Noi riprendiamo questo aggettivo per sottolineare una volta di più questo concetto fondamentale e per rimarcare quanto sia tuttoggi necessario battere e sradicare la "correzione" del concetto marxista di comunismo sotto la veste, dichiarata più "realistica" sul piano strategico e poi innalzata a scala di principio, del "socialismo in un solo paese", della pluralità delle vie nazionali al socialismo, della loro indipendenza reciproca (sino ad arrivare, alla fine di questo ignobile percorso, alla conflittualità aperta e alla guerra tra "paesi socialisti").

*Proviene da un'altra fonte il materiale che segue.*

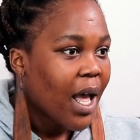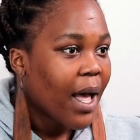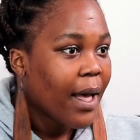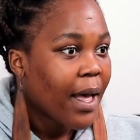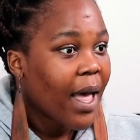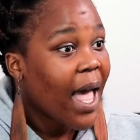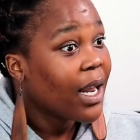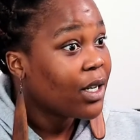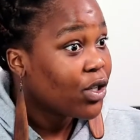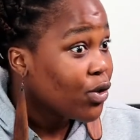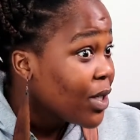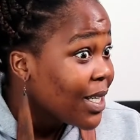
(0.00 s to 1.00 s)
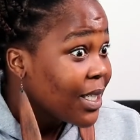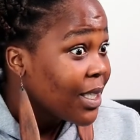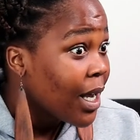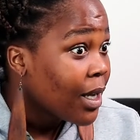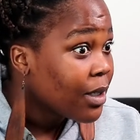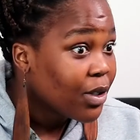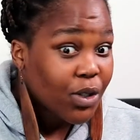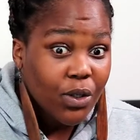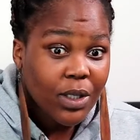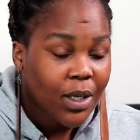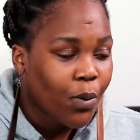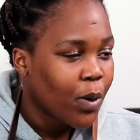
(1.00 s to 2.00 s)
at UNISA.
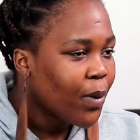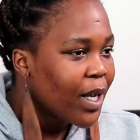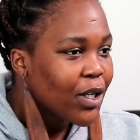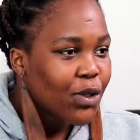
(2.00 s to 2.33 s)
So it's like, what do I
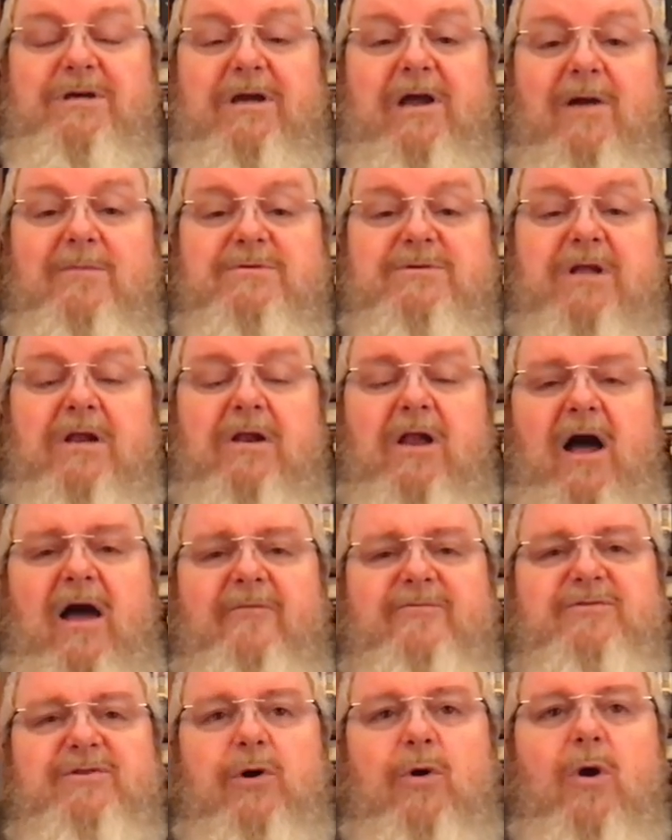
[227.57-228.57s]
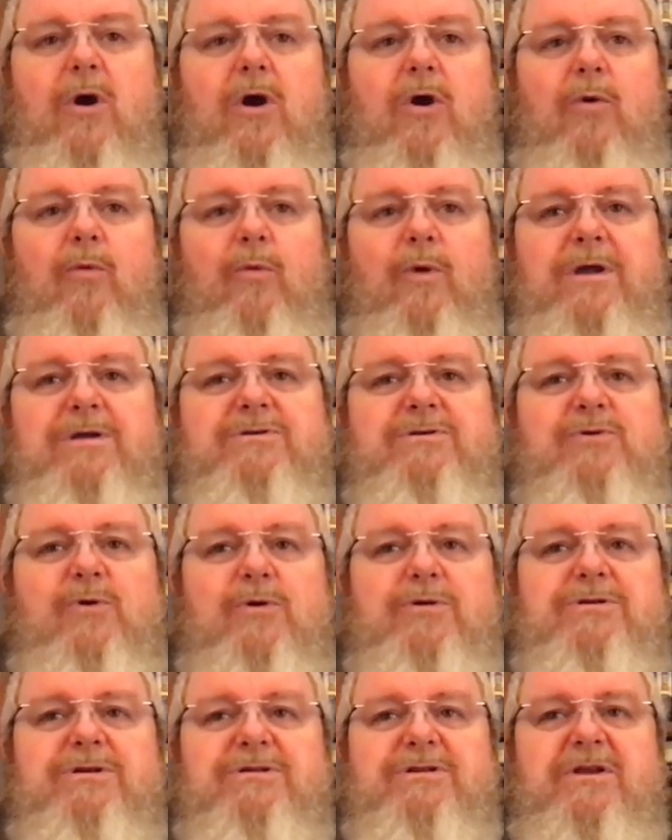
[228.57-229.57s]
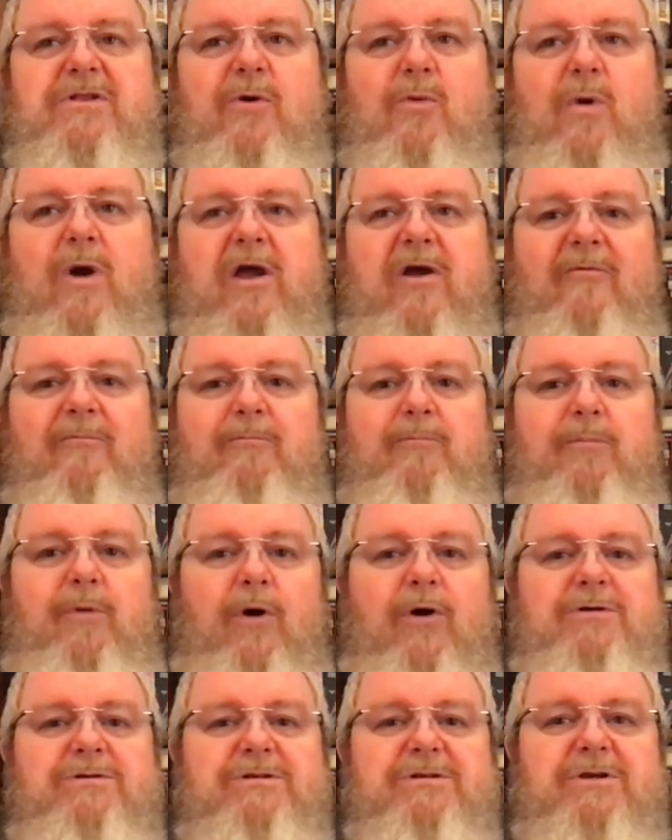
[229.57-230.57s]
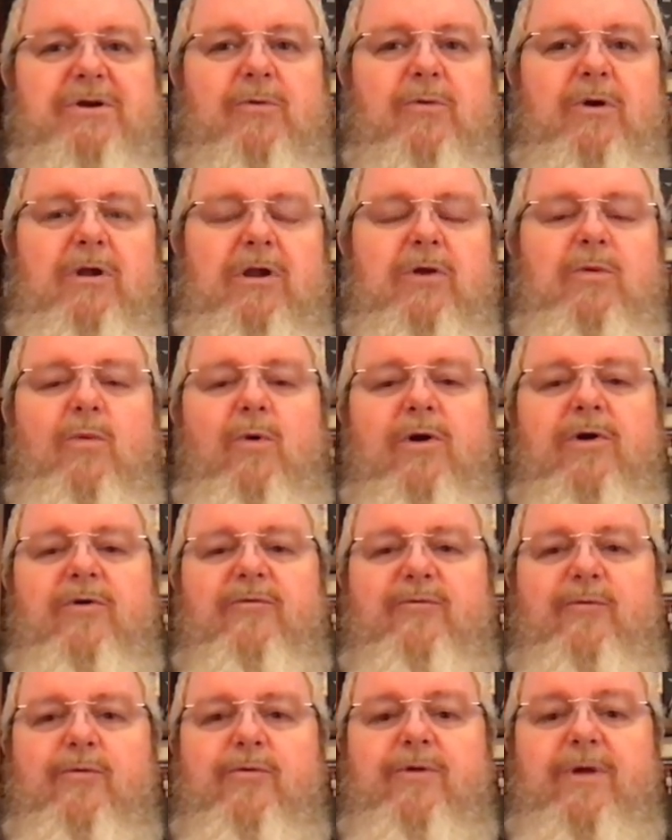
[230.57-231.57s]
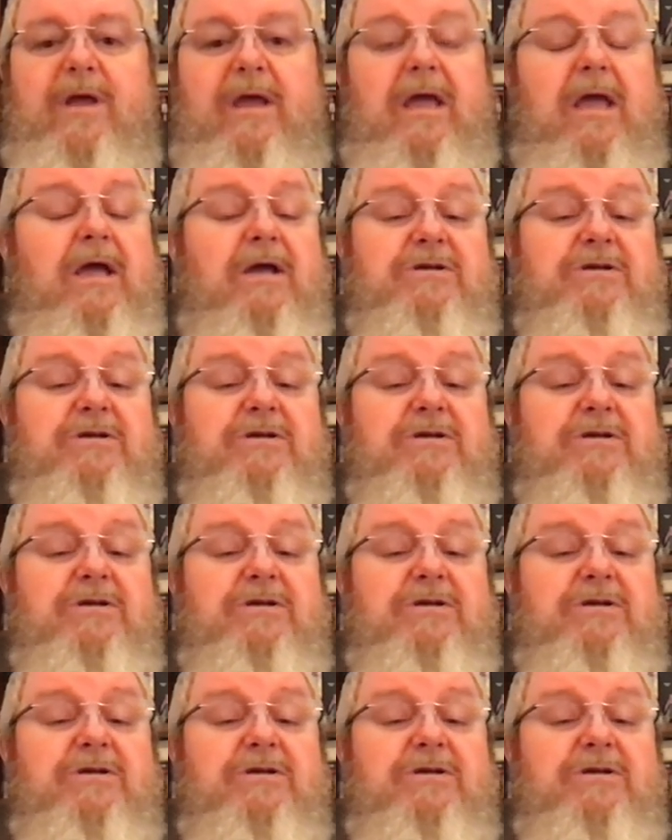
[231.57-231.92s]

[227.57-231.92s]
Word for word: It comes to life. So resources in the way of books is a really wonderful thing.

Il pericolo che questa velenosa eredità di riformismo nazional-popolare contagi la ripresa rivoluzionaria è tutt'altro che campato in aria. Non abbiamo forse visto, prima e dopo il '68, tanti ribelli scendere in campo contro le "multinazionali" e l'"imperialismo" con una concezione in fin dei conti nazionalistica? Non abbiamo forse assistito alla costituzione di un "Movimento rivoluzionario internazionalista" che ripropone, con il maoismo, pratica internazionalista come semplice somma di nazionalismi? Non vediamo forse perfino organizzazioni che pure ripudiano tale eredità (come il Pc d'Ira rischiare di essere risucchiate dentro una pratica determinata in via quasi esclusiva dalla propria realtà nazionale?

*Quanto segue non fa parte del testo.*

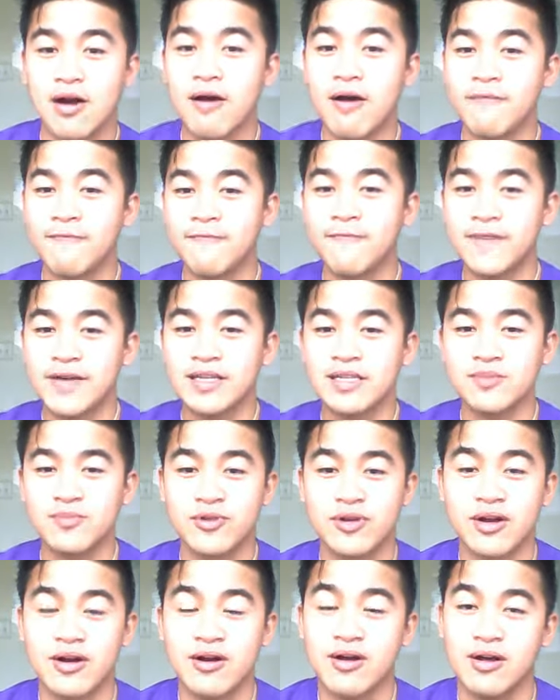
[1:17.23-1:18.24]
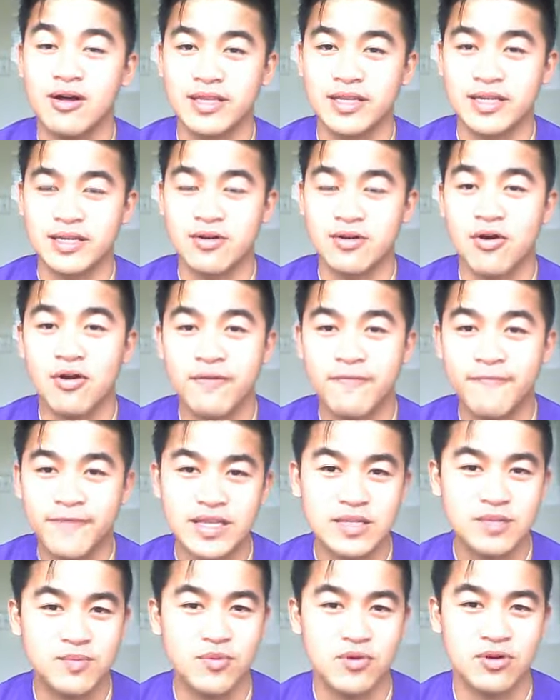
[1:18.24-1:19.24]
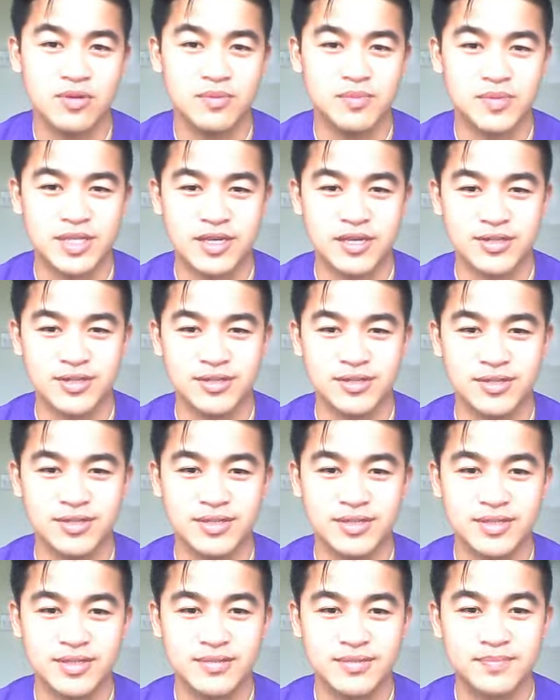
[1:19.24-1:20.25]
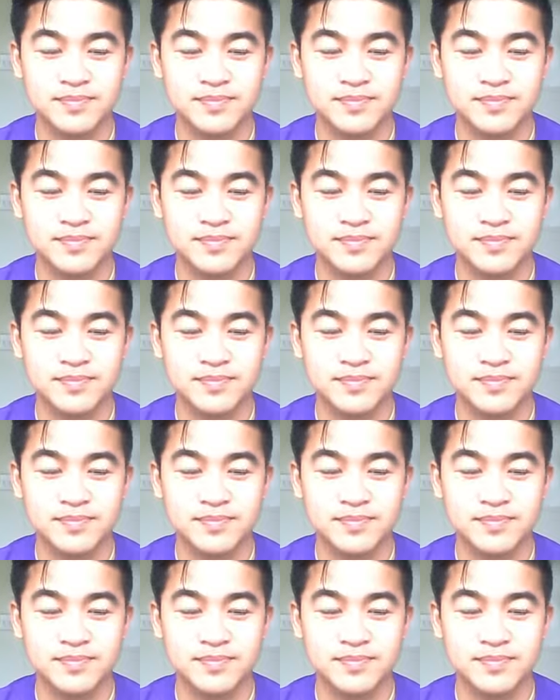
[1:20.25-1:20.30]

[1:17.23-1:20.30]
of Facebookaholic or Facebook obsessions.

Ecco perché l'aggiunta (internazionalista), in teoria superflua, non è tale nei fatti. Del resto i primi episodi dello scontro aperto tra il fronte proletario e quello borghese (Polonia, Inghilterra, Sud Africa) o tra le masse oppresse e l'imperialismo (Palestina, Nicaragua), hanno visto il campo a noi nemico ben più unito, nonostante le contraddizioni, del nostro, ben più "internazionalista", a suo modo, del nostro. Vi è quindi un ritardo specifico da recuperare e che non sarà colmato spontaneamente.
Chiamandoci internazionalisti, vogliamo dichiarare da subito che il nostro lavoro, per ridotto che possa essere, non si restringe al terreno nazionale con la presunta giustificazione che prima di passare a un'Internazionale occorre costituire e rafforzare dei partiti localizzati nazionalmente. Se ammettessimo un tale criterio già ci predisporremmo ad una riedizione "migliorata e corretta" del vecchio modello stalinista. La fase storica della costituzione di partiti nazionali è definitivamente tramontata col passaggio dalla Seconda alla Terza internazionale ed oggi, anche riprendendo il filo con esili forze, non si può che ripartire dal più alto gradino raggiunto.

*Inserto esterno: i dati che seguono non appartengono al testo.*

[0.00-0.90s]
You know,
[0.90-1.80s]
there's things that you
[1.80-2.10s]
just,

Non vogliamo con questo pensare alla nostra organizzazione come immediatamente estesa, sul piano fisico, a scala internazionale. Indichiamo un piano e un metodo di lavoro perché la nostra organizzazione possa integrarsi nell'opera di ricostruzione di quello che sarà il Partito Comunista Internazionalista. Il "Che Fare" e gli altri organi di stampa danno la misura di cosa intendiamo concretamente affermare con ciò.